_REQUIRED ACTION_
Would you reproduce, word for word, only the lines running from the top of the data through the line containing "(263.43 s to 263.53 s)", and none of the pictures?

_PROVIDED DATA_

################

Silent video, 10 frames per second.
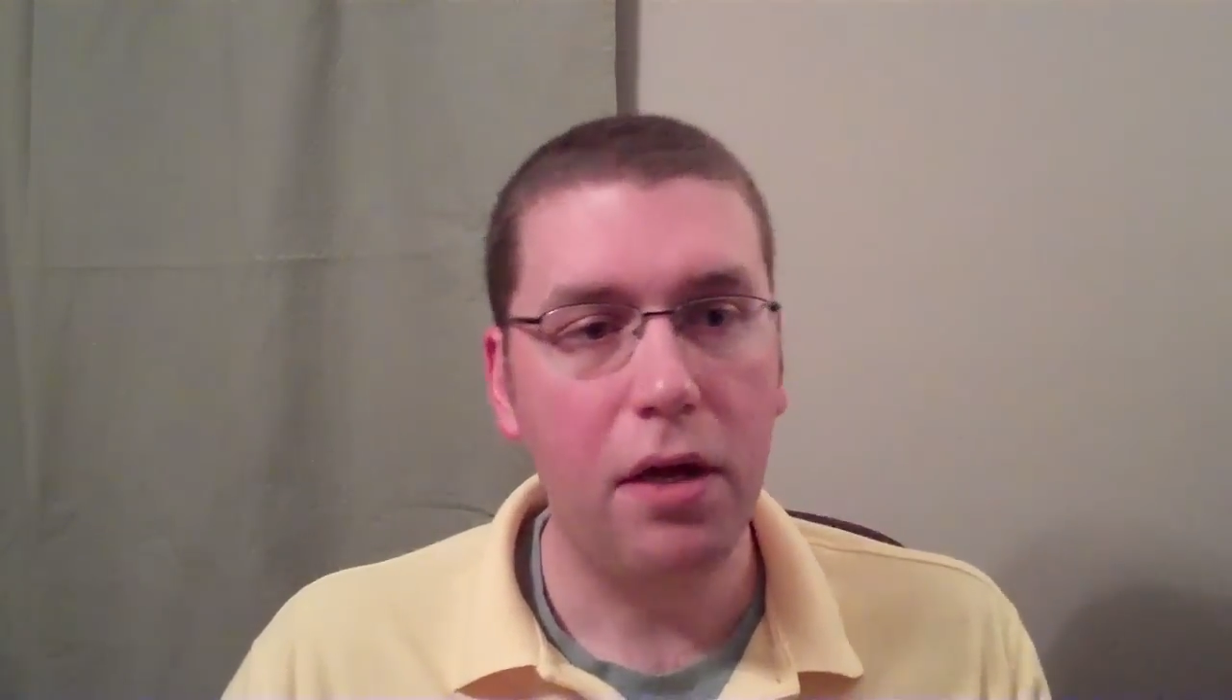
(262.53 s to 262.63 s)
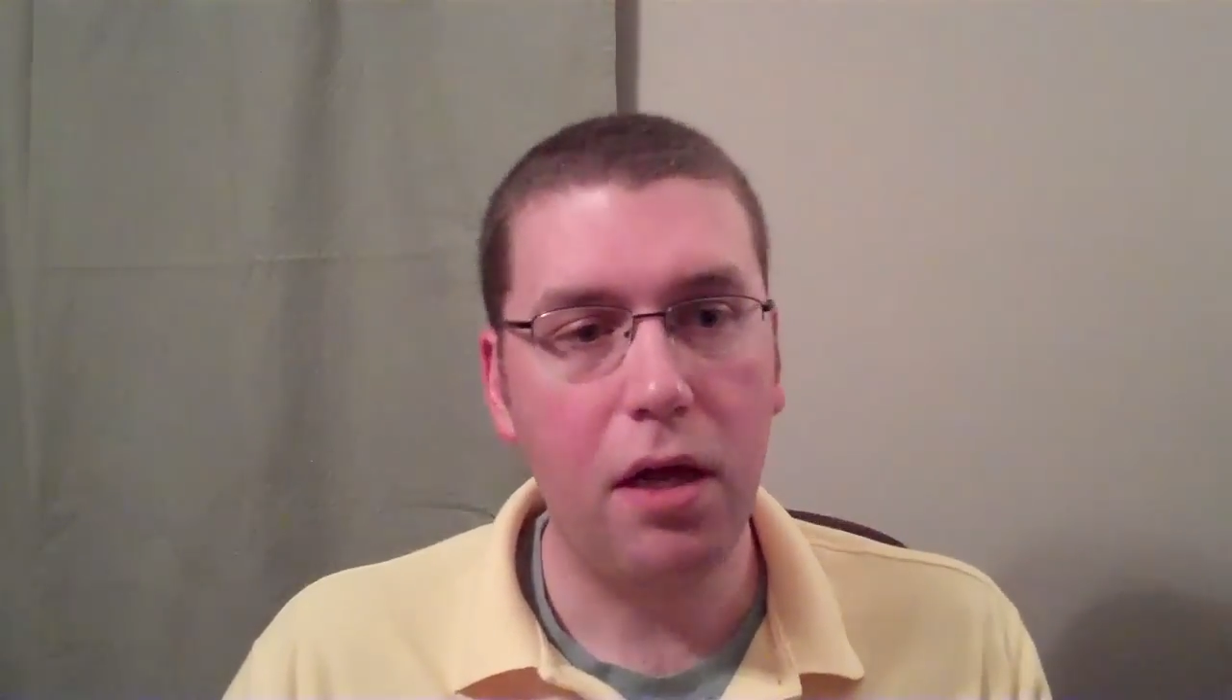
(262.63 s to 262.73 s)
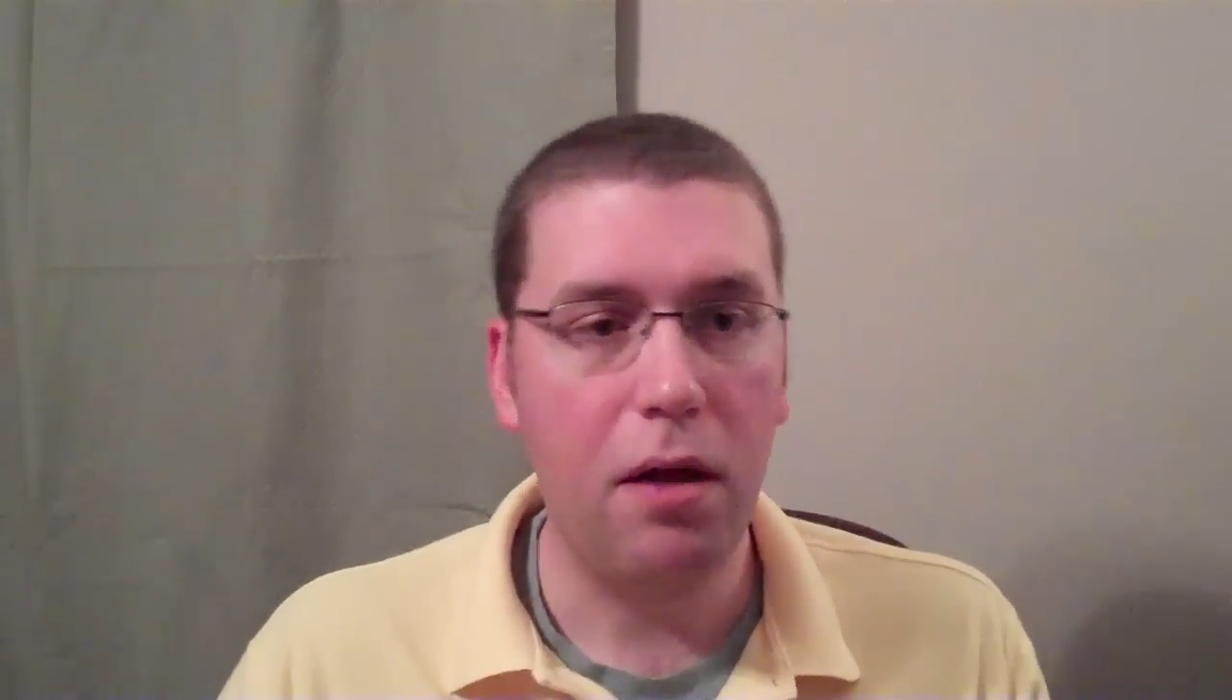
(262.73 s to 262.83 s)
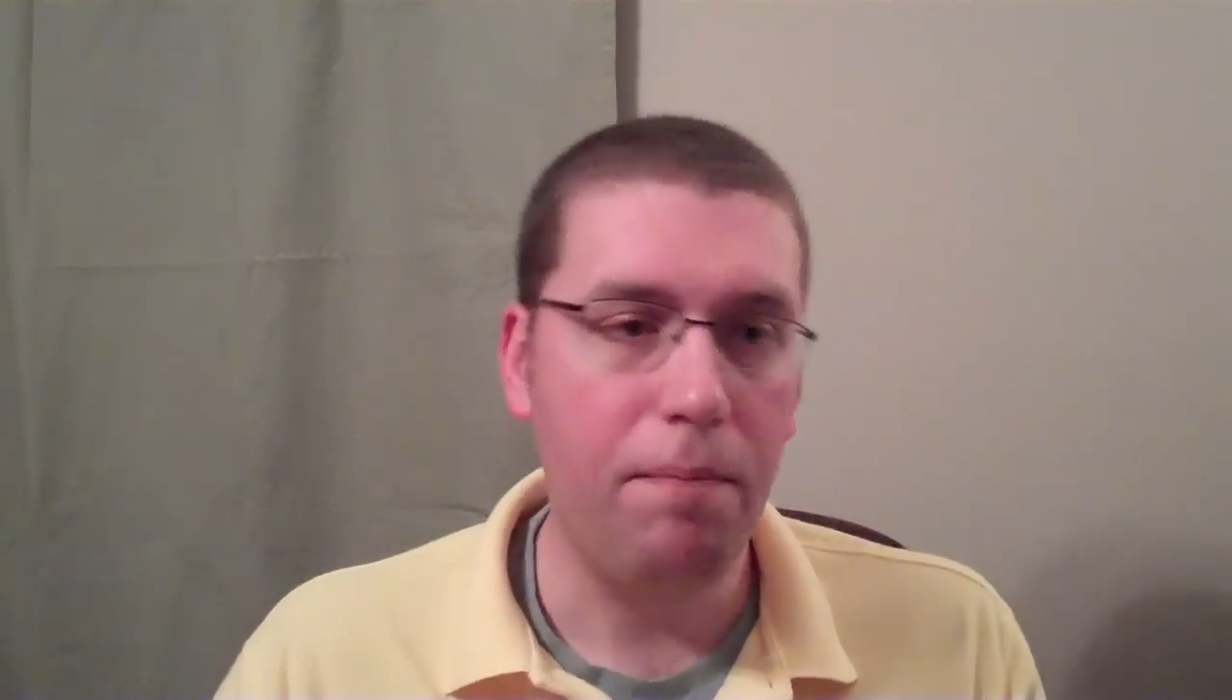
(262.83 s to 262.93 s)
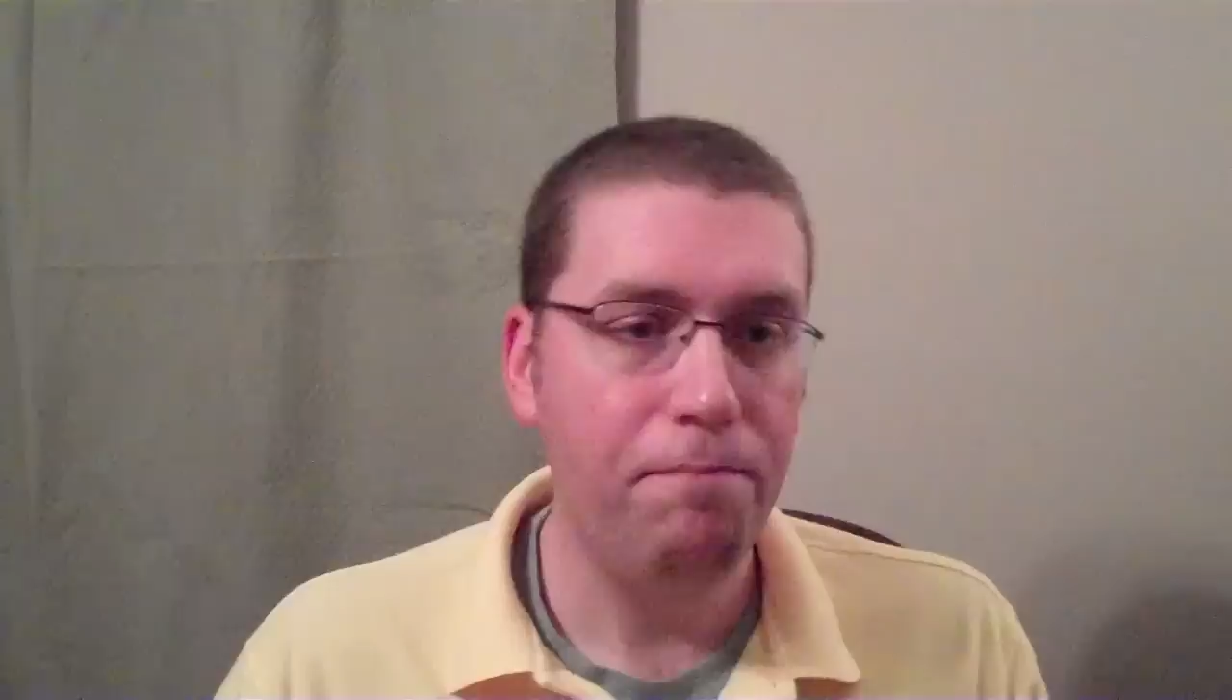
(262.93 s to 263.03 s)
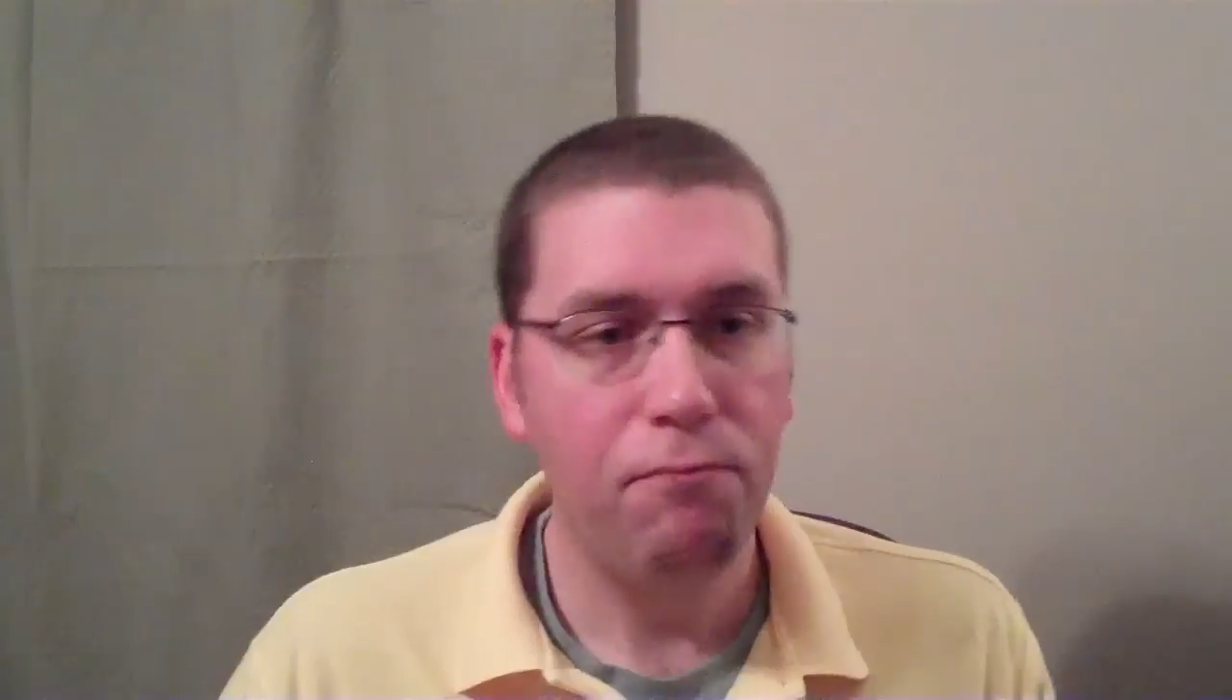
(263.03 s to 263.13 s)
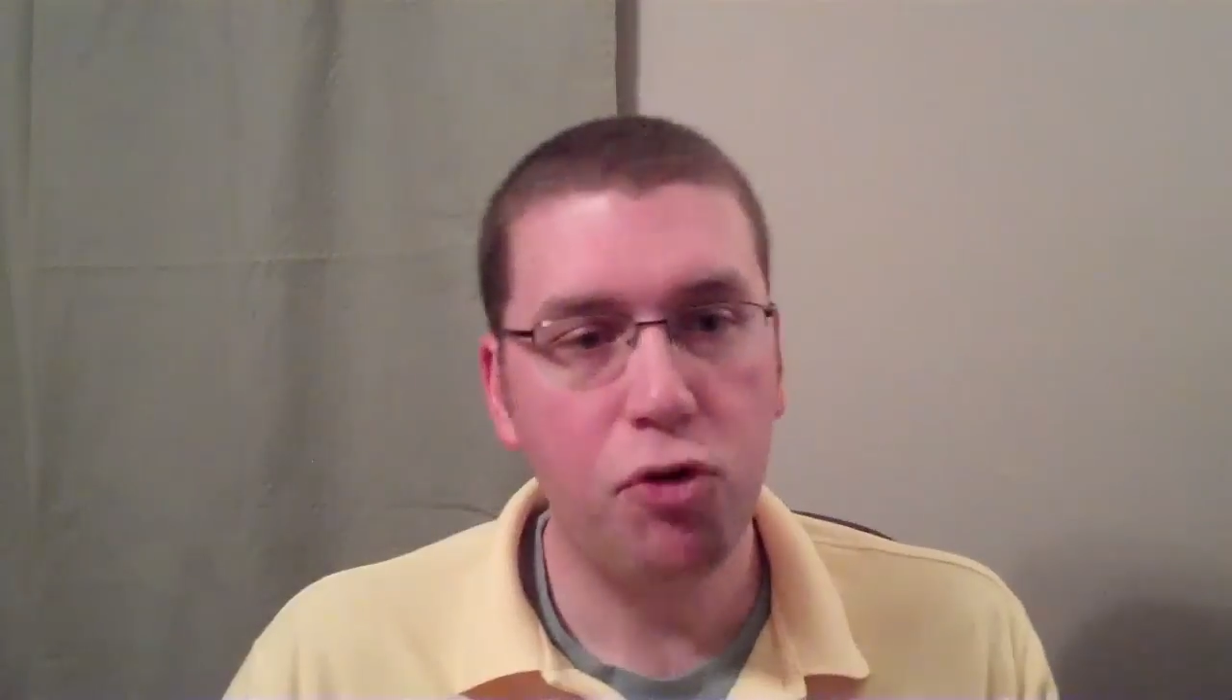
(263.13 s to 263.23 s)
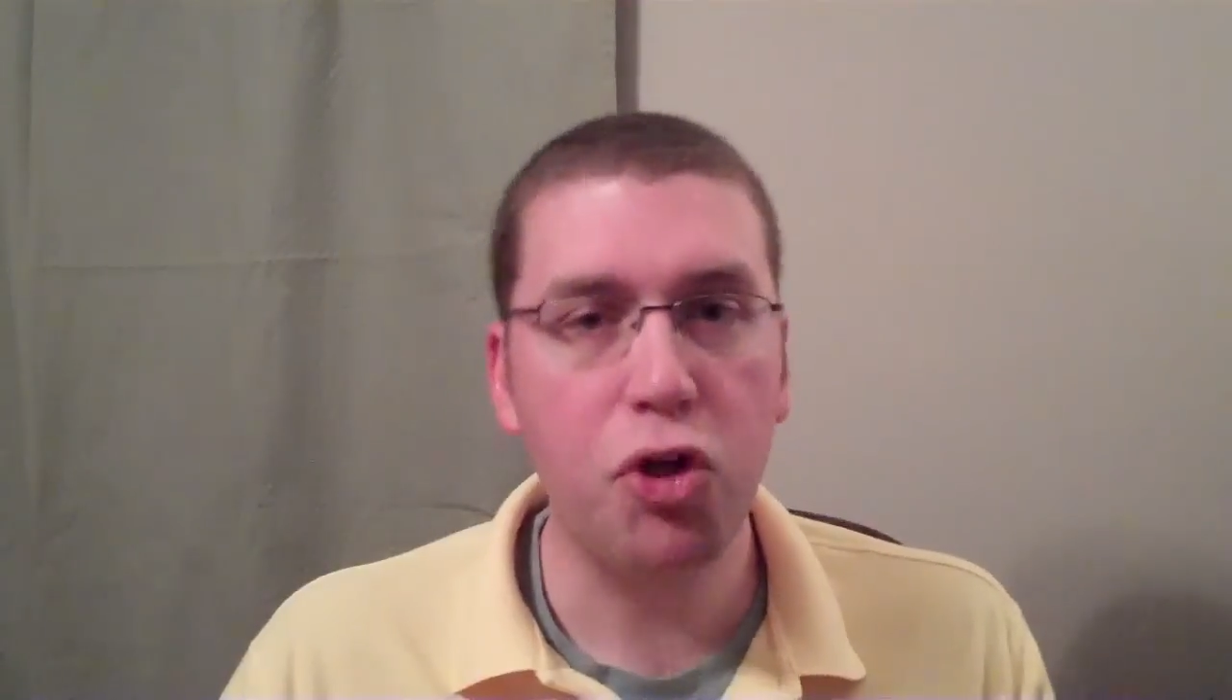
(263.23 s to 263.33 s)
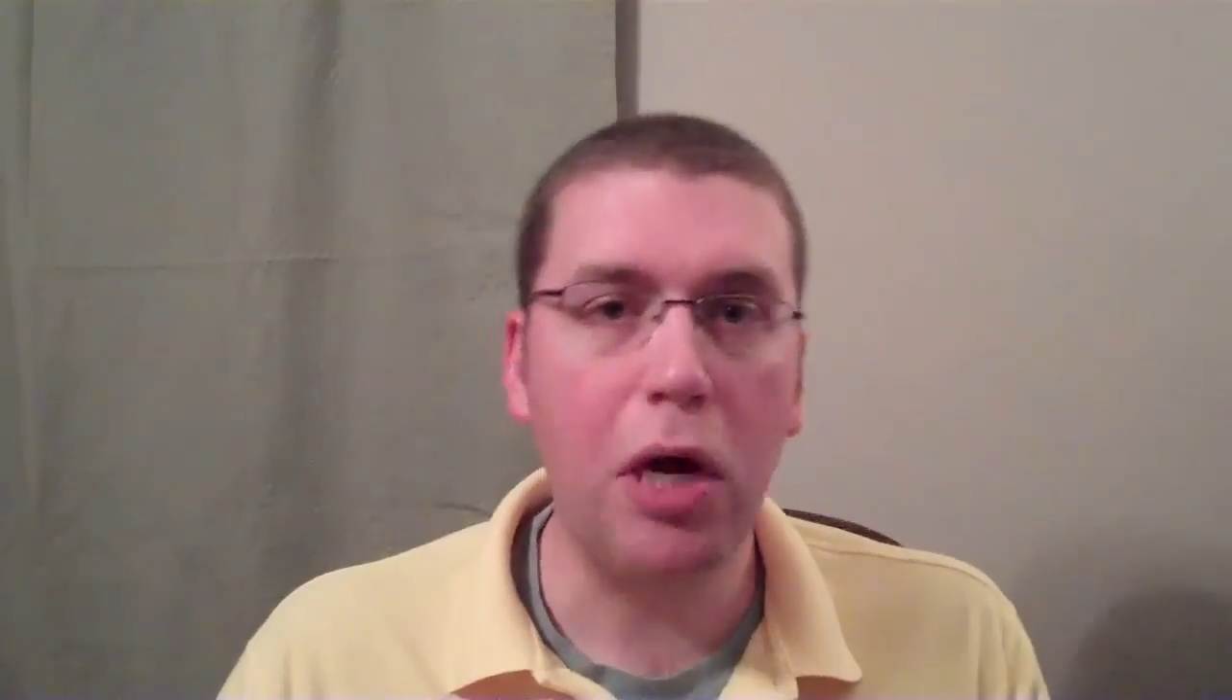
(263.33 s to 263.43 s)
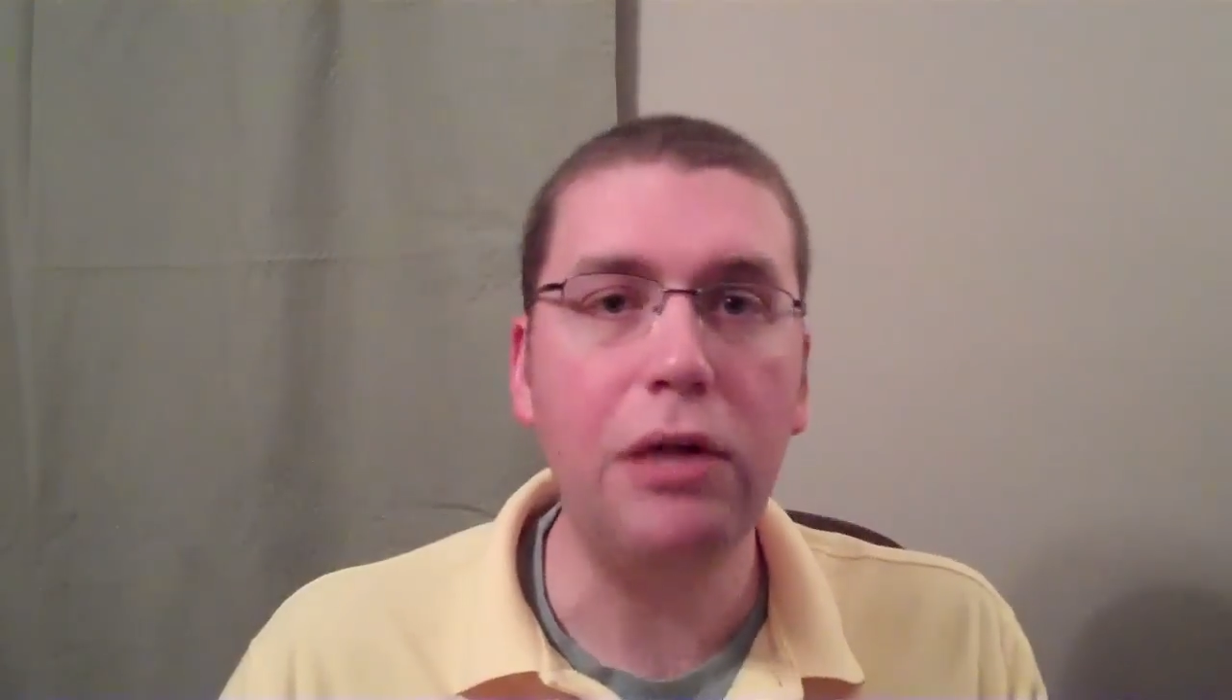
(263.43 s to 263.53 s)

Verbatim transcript: um, sure,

################

_SOLUTION FOR THIS PROBLEM_
Silent video, 10 frames per second.
(262.53 s to 262.63 s)
(262.63 s to 262.73 s)
(262.73 s to 262.83 s)
(262.83 s to 262.93 s)
(262.93 s to 263.03 s)
(263.03 s to 263.13 s)
(263.13 s to 263.23 s)
(263.23 s to 263.33 s)
(263.33 s to 263.43 s)
(263.43 s to 263.53 s)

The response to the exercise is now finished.